▶ **TASK DESCRIPTION**
Your copy should match the entries exactly, except that it holds no pictures.

▶ **GIVEN DATA**

········

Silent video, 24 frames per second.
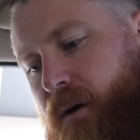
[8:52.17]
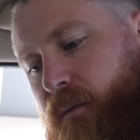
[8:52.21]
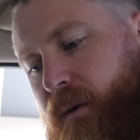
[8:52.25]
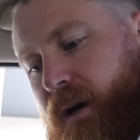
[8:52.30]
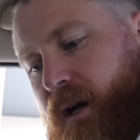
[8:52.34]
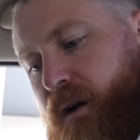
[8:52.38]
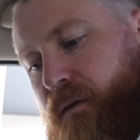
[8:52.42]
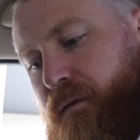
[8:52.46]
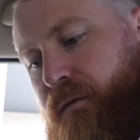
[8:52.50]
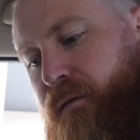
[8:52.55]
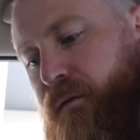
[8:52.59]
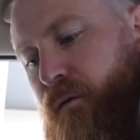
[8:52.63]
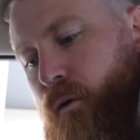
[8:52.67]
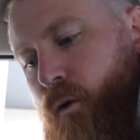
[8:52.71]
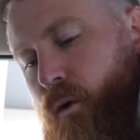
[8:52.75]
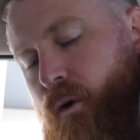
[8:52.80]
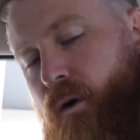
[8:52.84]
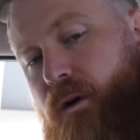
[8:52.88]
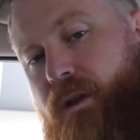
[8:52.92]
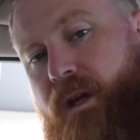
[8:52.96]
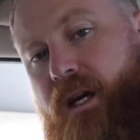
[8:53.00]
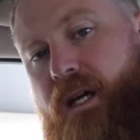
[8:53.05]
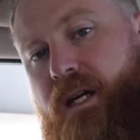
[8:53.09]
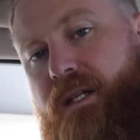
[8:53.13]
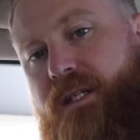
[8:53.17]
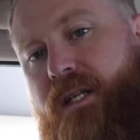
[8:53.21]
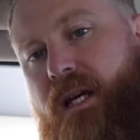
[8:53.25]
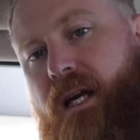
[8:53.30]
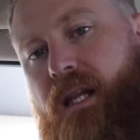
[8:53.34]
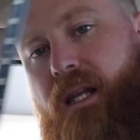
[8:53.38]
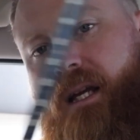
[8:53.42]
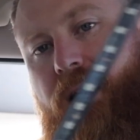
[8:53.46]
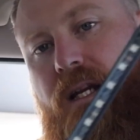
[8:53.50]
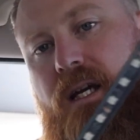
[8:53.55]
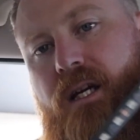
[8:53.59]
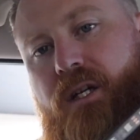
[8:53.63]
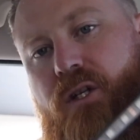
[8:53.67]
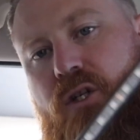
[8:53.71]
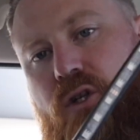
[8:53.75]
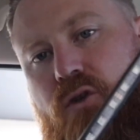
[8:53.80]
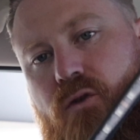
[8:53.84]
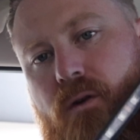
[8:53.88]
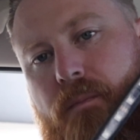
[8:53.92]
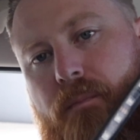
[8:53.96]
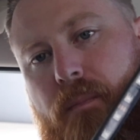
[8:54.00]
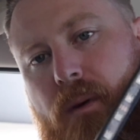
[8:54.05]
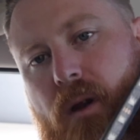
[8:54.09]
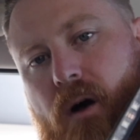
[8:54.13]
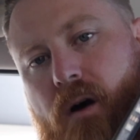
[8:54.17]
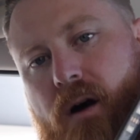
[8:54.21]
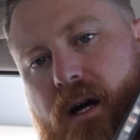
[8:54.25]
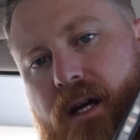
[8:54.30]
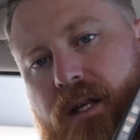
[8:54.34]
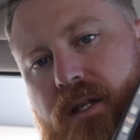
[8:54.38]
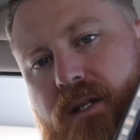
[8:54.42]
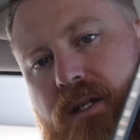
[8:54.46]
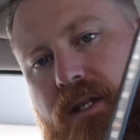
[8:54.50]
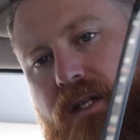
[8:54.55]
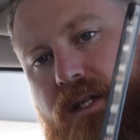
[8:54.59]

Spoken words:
We got 4 of these LED strip lights.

········

▶ **ANSWER TO THE PROBLEM**
Silent video, 24 frames per second.
[8:52.17]
[8:52.21]
[8:52.25]
[8:52.30]
[8:52.34]
[8:52.38]
[8:52.42]
[8:52.46]
[8:52.50]
[8:52.55]
[8:52.59]
[8:52.63]
[8:52.67]
[8:52.71]
[8:52.75]
[8:52.80]
[8:52.84]
[8:52.88]
[8:52.92]
[8:52.96]
[8:53.00]
[8:53.05]
[8:53.09]
[8:53.13]
[8:53.17]
[8:53.21]
[8:53.25]
[8:53.30]
[8:53.34]
[8:53.38]
[8:53.42]
[8:53.46]
[8:53.50]
[8:53.55]
[8:53.59]
[8:53.63]
[8:53.67]
[8:53.71]
[8:53.75]
[8:53.80]
[8:53.84]
[8:53.88]
[8:53.92]
[8:53.96]
[8:54.00]
[8:54.05]
[8:54.09]
[8:54.13]
[8:54.17]
[8:54.21]
[8:54.25]
[8:54.30]
[8:54.34]
[8:54.38]
[8:54.42]
[8:54.46]
[8:54.50]
[8:54.55]
[8:54.59]

Spoken words:
We got 4 of these LED strip lights.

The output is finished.